Mint-Coriander Chutney with Salt-n-Peppa Shrimp


Guys, I've done it. This chutney is the business. As in, I'm going to start a business and sell this chutney.

This classic mint and coriander condiment is typically served with samosas and other chaat (snacks), but it's also fantastic as a marinade or sauce for any meat. Cilantro = coriander, by the way. We call it "cilantro" in las Americas, but it's "coriander" in India and other places on the planet. To make it more confusing, we call cilantro seeds "coriander" in the U.S.I love my Indian food (exhibit A, B, C...) and hari chutney is one of the best pieces of the puzzle.

You can pretty much use it interchangeably with pesto or chimichurri. Or you can throw it in with some mayo and make a rad aioli.

This go-around, I tossed it in with some sautéed shrimp and curry-lemon cauliflower rice (I'll share that recipe in another post someday!).

Mint-Coriander Chutney

paleo, gluten-free, vegan, vegetarian, Whole30-approved recipe


  • 1 big bunch of fresh mint
  • 1 big bunch of fresh cilantro
  • 1/2 inch piece of fresh ginger
  • 3 big garlic cloves
  • zest of one lime
  • juice of one lime
  • 1 tsp cumin seeds
  • couple pinches of sea salt
  • couple of grinds of black pepper
  • crushed red pepper to taste (how spicy do you like it?) **I substituted this for heat instead of the traditional green chilies because I didn't have any on hand, but you can use either one!
  • Optional: drizzle of 2-4 tablespoons of olive oil **This will make it more of an emulsion/pesto, which was great for my purposes with the shrimp.
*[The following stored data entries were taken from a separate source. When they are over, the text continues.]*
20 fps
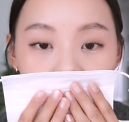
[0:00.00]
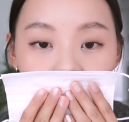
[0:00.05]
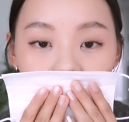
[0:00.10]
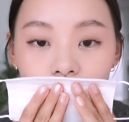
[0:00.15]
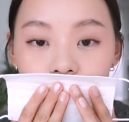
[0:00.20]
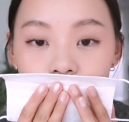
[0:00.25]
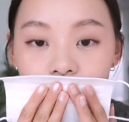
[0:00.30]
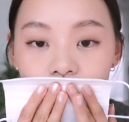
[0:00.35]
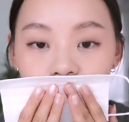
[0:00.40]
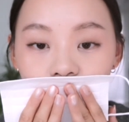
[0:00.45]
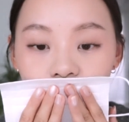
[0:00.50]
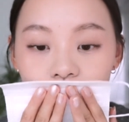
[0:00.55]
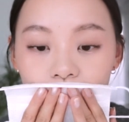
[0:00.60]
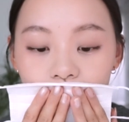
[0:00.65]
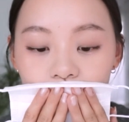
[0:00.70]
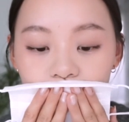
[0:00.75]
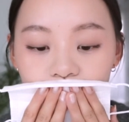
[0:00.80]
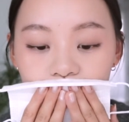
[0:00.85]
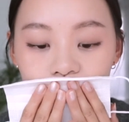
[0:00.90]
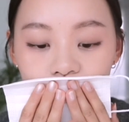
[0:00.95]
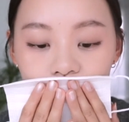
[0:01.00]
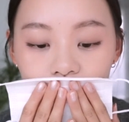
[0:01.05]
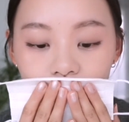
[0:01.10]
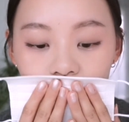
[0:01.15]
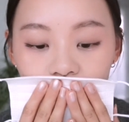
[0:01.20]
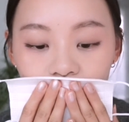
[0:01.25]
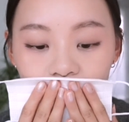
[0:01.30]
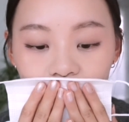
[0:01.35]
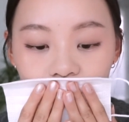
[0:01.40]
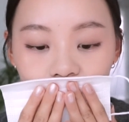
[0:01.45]

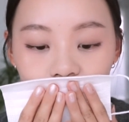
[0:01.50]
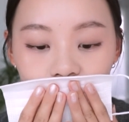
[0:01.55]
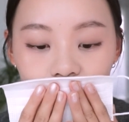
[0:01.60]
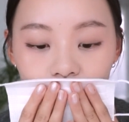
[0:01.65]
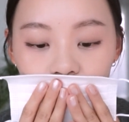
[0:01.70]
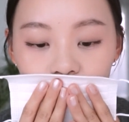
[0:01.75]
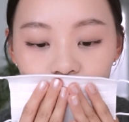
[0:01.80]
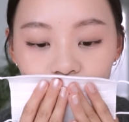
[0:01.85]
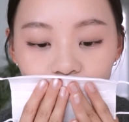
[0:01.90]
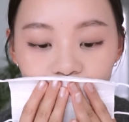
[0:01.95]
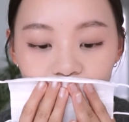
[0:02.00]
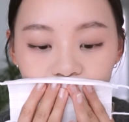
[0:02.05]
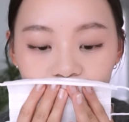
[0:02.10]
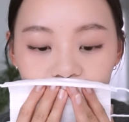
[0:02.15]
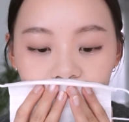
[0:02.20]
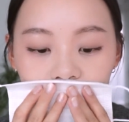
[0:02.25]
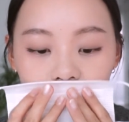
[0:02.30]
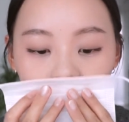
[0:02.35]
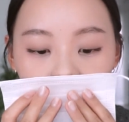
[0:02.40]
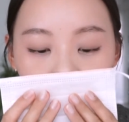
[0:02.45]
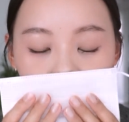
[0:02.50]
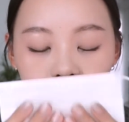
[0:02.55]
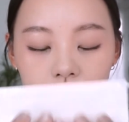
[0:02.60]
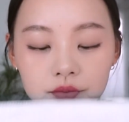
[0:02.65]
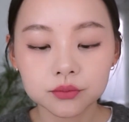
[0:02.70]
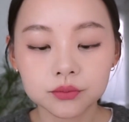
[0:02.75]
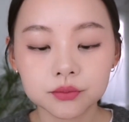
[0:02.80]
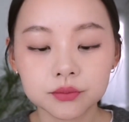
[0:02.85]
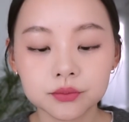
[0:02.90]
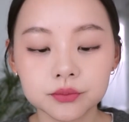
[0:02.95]

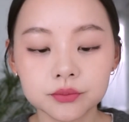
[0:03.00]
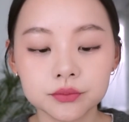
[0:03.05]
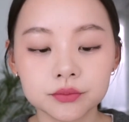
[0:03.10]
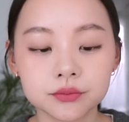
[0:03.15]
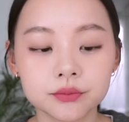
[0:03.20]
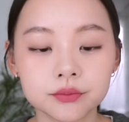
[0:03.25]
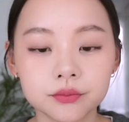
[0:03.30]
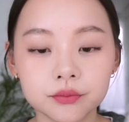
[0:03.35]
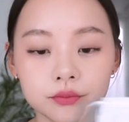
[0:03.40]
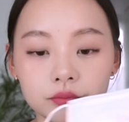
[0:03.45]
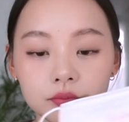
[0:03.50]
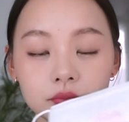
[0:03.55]
(silence)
  1. Throw all of these ingredients in a food processor and blend until you reach your desired consistency.
  2. If you're adding olive oil, blend that in at the end.
  3. Taste and adjust salt, pepper and spice accordingly. It'll keep for a couple of days in the fridge.

Salt-n-Peppa Shrimp

paleo, gluten-free and Whole30-approved recipe


  • 1 lb shrimp
  • 2 T arrowroot powder
  • generous pinches of sea salt and pepper, to taste
  • 2 T ghee for sautéing


  1. Dry the shrimp well with paper towels.
  2. Heat ghee in a large sauté pan on medium-high.
  3. Toss the shrimp in the arrowroot powder, salt and pepper.
  4. Sauté the shrimp until cooked (a couple of minutes on each side—it depends on the size of your seafood).
  5. Toss the hot shrimp in the mint-coriander chutney (I only used about half of the chutney and saved the rest to eat with a spoon).

Chutney notes

  • It's so flavorful that a little goes a long way with this stuff.
  • You could also marinate the shrimp (or whatever meat/veggies you like) for a few hours in the chutney before cooking instead of tossing it in after.
  • Eat it with keema like a deconstructed samosa.
  • Blend the chutney into aioli or a hollandaise sauce
  • Add extra olive oil and use it as a salad dressing
  • Serve as a condiment with eggs, roasted veggies, potatoes or basically any kind of food in the world.
  • Buy this chutney from me in a jar on a a regular basis. I am now accepting orders and I am 100% serious.

Do you have any condiments that you can't live without? Spill.